* **Aim of the task**
Could you print the stretch of lines below from the one with "Video frames at" through the one with "Lip reading: I", exactly as they stand and without any pictures?

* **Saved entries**
- Opening Delimiter -

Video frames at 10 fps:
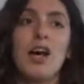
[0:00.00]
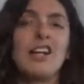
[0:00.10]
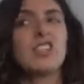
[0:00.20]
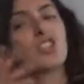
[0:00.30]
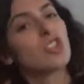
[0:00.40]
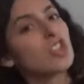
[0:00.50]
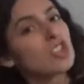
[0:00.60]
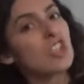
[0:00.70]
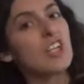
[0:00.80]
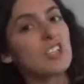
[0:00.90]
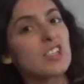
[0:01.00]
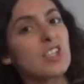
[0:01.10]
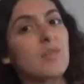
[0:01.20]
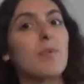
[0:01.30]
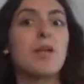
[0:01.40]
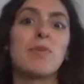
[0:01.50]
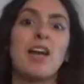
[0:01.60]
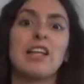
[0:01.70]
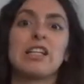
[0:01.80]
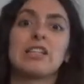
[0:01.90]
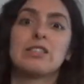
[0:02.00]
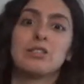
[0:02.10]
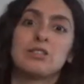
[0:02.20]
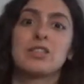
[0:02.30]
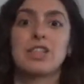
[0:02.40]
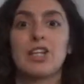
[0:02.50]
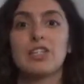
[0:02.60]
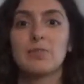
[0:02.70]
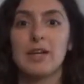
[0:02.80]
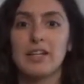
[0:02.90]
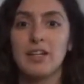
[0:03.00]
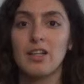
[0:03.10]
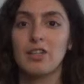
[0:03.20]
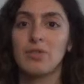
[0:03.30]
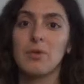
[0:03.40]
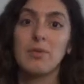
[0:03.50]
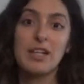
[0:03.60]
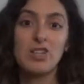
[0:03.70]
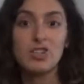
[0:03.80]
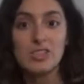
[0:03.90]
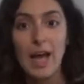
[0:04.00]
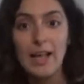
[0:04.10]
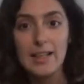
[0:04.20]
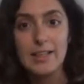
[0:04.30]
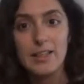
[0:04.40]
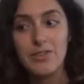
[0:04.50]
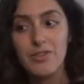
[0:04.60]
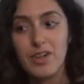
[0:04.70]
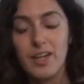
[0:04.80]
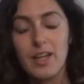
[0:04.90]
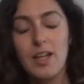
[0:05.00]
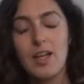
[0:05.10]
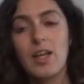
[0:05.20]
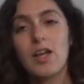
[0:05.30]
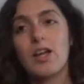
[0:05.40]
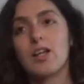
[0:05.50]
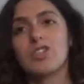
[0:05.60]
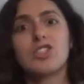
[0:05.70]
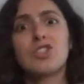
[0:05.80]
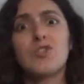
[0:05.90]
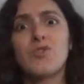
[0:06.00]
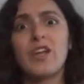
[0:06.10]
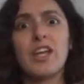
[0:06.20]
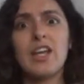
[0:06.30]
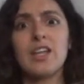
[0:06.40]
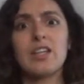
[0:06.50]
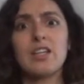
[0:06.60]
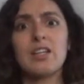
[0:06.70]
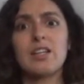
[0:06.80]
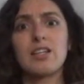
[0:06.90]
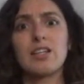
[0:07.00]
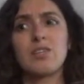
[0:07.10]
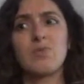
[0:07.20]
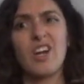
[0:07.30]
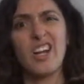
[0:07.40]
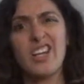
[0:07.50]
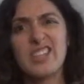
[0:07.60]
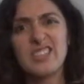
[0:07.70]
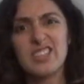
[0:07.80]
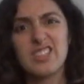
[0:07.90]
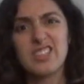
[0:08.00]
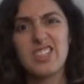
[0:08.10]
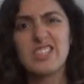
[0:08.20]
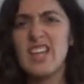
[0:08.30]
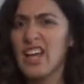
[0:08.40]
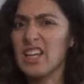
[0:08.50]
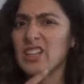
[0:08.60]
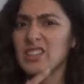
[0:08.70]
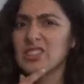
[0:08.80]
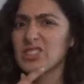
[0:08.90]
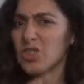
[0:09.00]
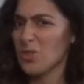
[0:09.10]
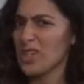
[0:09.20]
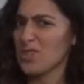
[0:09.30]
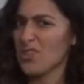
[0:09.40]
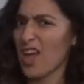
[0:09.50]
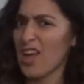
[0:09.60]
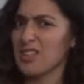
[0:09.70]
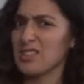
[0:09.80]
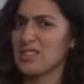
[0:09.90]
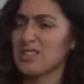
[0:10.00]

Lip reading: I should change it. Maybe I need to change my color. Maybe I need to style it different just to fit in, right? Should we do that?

- Closing Delimiter -
- Opening Delimiter -

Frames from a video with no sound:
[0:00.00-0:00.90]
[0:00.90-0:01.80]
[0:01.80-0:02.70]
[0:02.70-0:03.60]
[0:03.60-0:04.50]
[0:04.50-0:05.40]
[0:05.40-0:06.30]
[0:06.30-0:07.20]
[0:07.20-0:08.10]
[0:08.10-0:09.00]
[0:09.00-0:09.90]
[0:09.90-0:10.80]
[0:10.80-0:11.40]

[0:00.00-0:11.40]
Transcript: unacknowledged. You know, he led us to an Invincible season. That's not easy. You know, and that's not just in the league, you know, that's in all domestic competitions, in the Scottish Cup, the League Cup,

- Closing Delimiter -

* **Response**
Video frames at 10 fps:
[0:00.00]
[0:00.10]
[0:00.20]
[0:00.30]
[0:00.40]
[0:00.50]
[0:00.60]
[0:00.70]
[0:00.80]
[0:00.90]
[0:01.00]
[0:01.10]
[0:01.20]
[0:01.30]
[0:01.40]
[0:01.50]
[0:01.60]
[0:01.70]
[0:01.80]
[0:01.90]
[0:02.00]
[0:02.10]
[0:02.20]
[0:02.30]
[0:02.40]
[0:02.50]
[0:02.60]
[0:02.70]
[0:02.80]
[0:02.90]
[0:03.00]
[0:03.10]
[0:03.20]
[0:03.30]
[0:03.40]
[0:03.50]
[0:03.60]
[0:03.70]
[0:03.80]
[0:03.90]
[0:04.00]
[0:04.10]
[0:04.20]
[0:04.30]
[0:04.40]
[0:04.50]
[0:04.60]
[0:04.70]
[0:04.80]
[0:04.90]
[0:05.00]
[0:05.10]
[0:05.20]
[0:05.30]
[0:05.40]
[0:05.50]
[0:05.60]
[0:05.70]
[0:05.80]
[0:05.90]
[0:06.00]
[0:06.10]
[0:06.20]
[0:06.30]
[0:06.40]
[0:06.50]
[0:06.60]
[0:06.70]
[0:06.80]
[0:06.90]
[0:07.00]
[0:07.10]
[0:07.20]
[0:07.30]
[0:07.40]
[0:07.50]
[0:07.60]
[0:07.70]
[0:07.80]
[0:07.90]
[0:08.00]
[0:08.10]
[0:08.20]
[0:08.30]
[0:08.40]
[0:08.50]
[0:08.60]
[0:08.70]
[0:08.80]
[0:08.90]
[0:09.00]
[0:09.10]
[0:09.20]
[0:09.30]
[0:09.40]
[0:09.50]
[0:09.60]
[0:09.70]
[0:09.80]
[0:09.90]
[0:10.00]

Lip reading: I should change it. Maybe I need to change my color. Maybe I need to style it different just to fit in, right? Should we do that?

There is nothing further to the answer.